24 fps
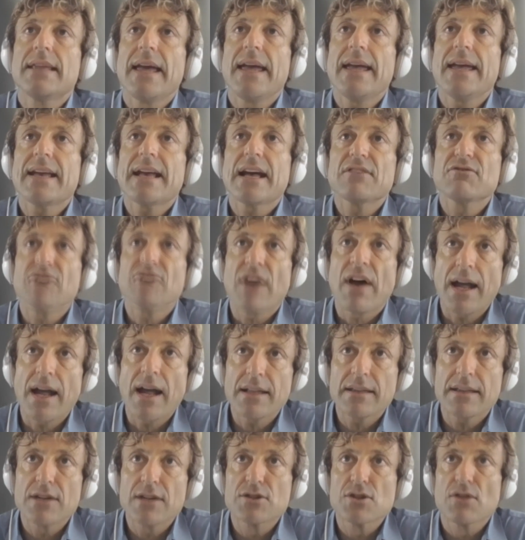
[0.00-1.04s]
take
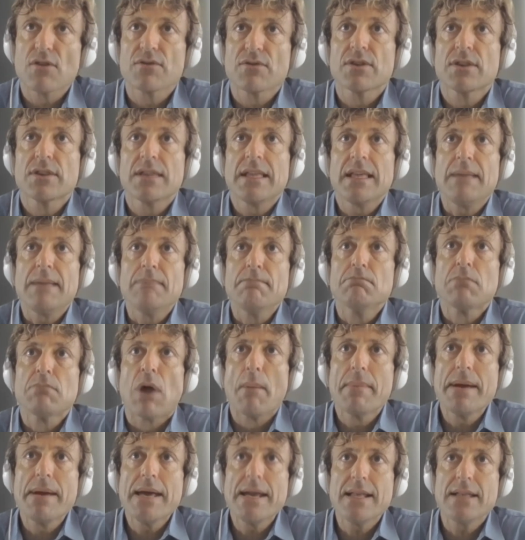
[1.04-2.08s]
advantage of the
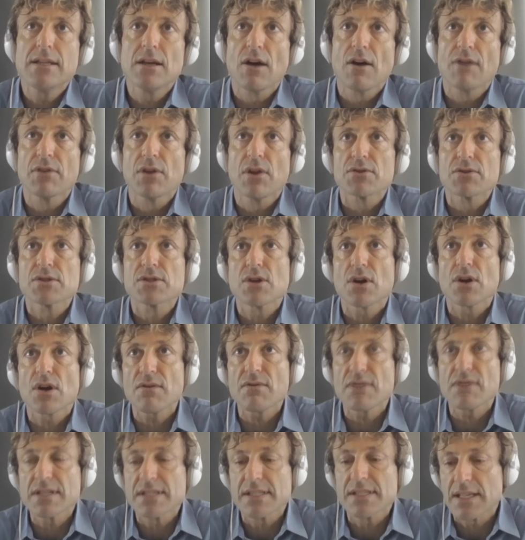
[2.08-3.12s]
mobility of those
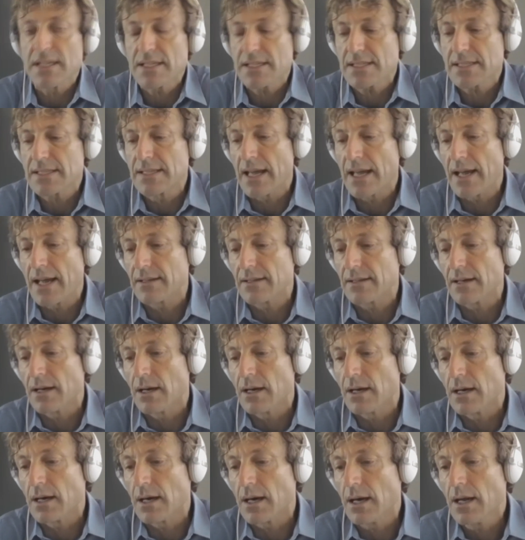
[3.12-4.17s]
services that
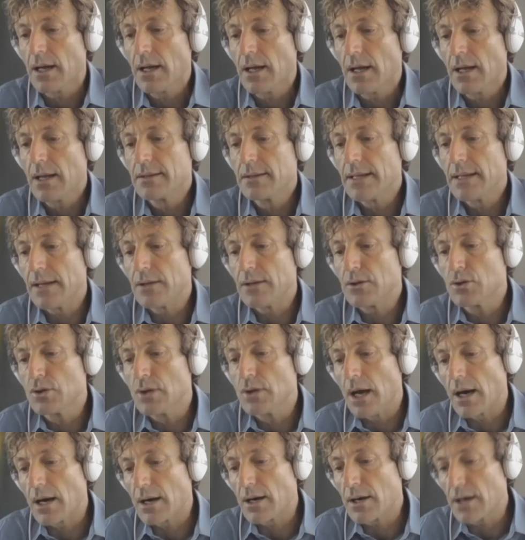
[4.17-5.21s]
are
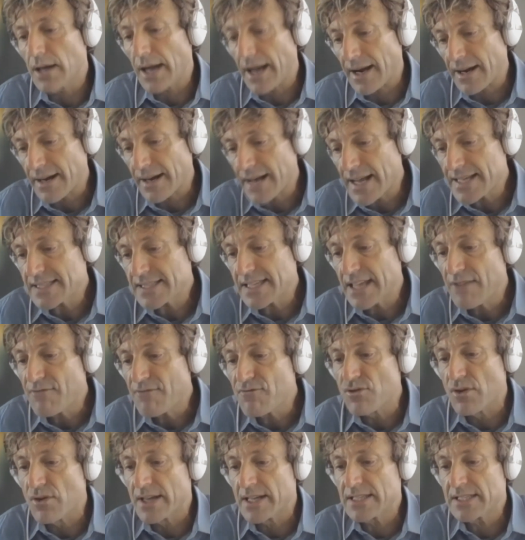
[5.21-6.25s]
less
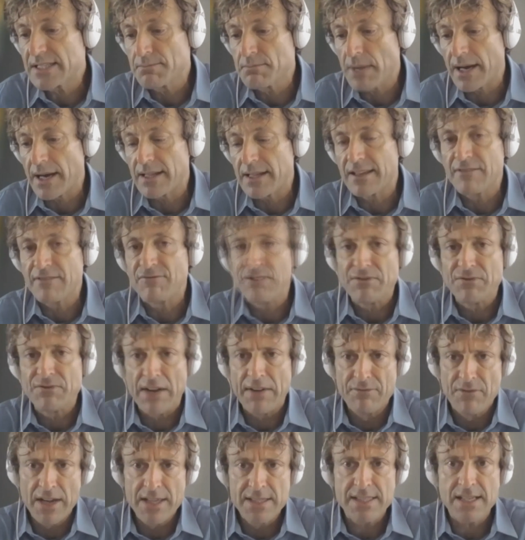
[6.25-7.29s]
influenced by the
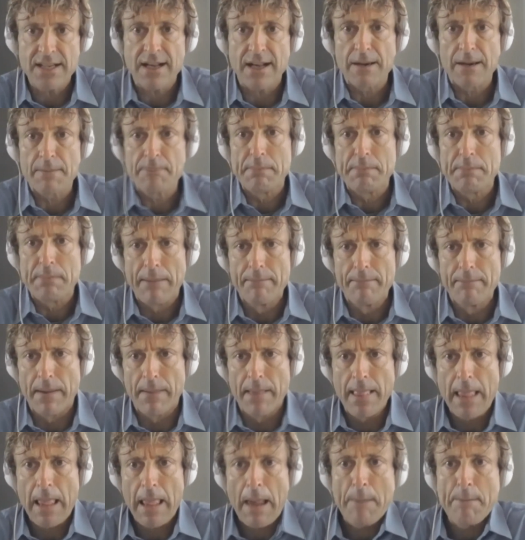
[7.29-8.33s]
physical
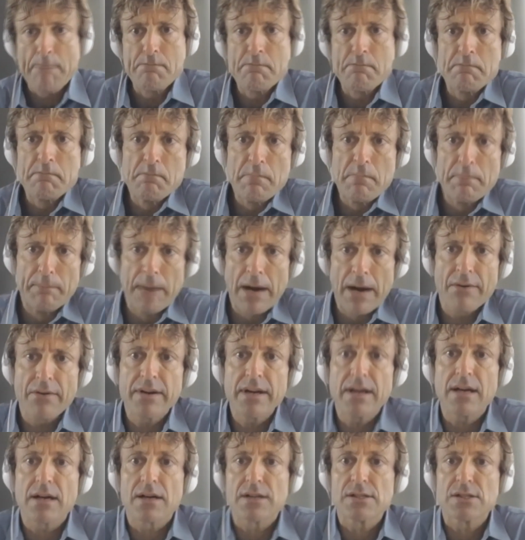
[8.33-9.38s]

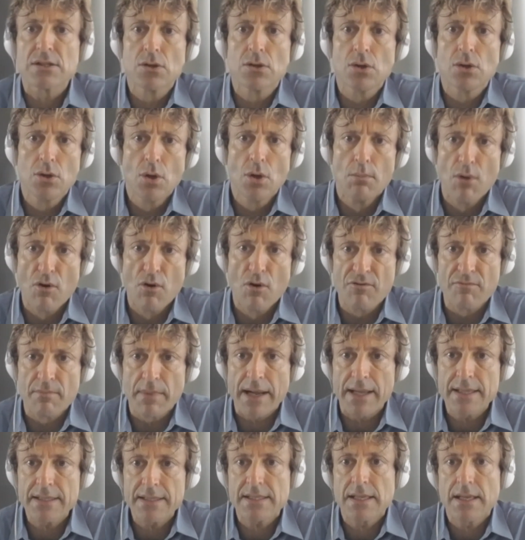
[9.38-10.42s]
barriers to
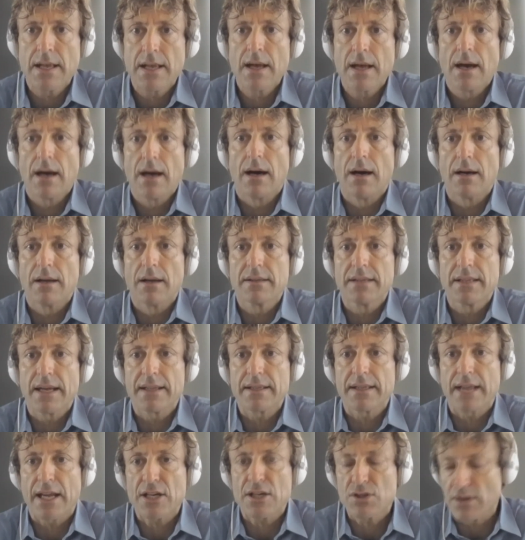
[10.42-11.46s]
movements
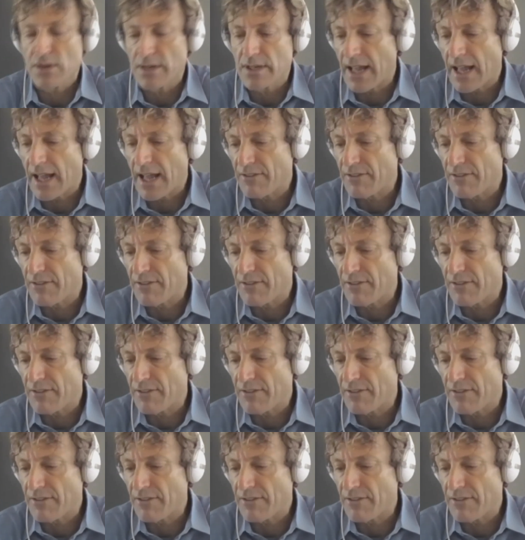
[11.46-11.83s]
that actually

============

Requirement: Take the records above from the line with "[6.25-7.29s]" down to their last line and please copy those lines exactly, without the pictures.

Solution below:
[6.25-7.29s]
influenced by the
[7.29-8.33s]
physical
[8.33-9.38s]

[9.38-10.42s]
barriers to
[10.42-11.46s]
movements
[11.46-11.83s]
that actually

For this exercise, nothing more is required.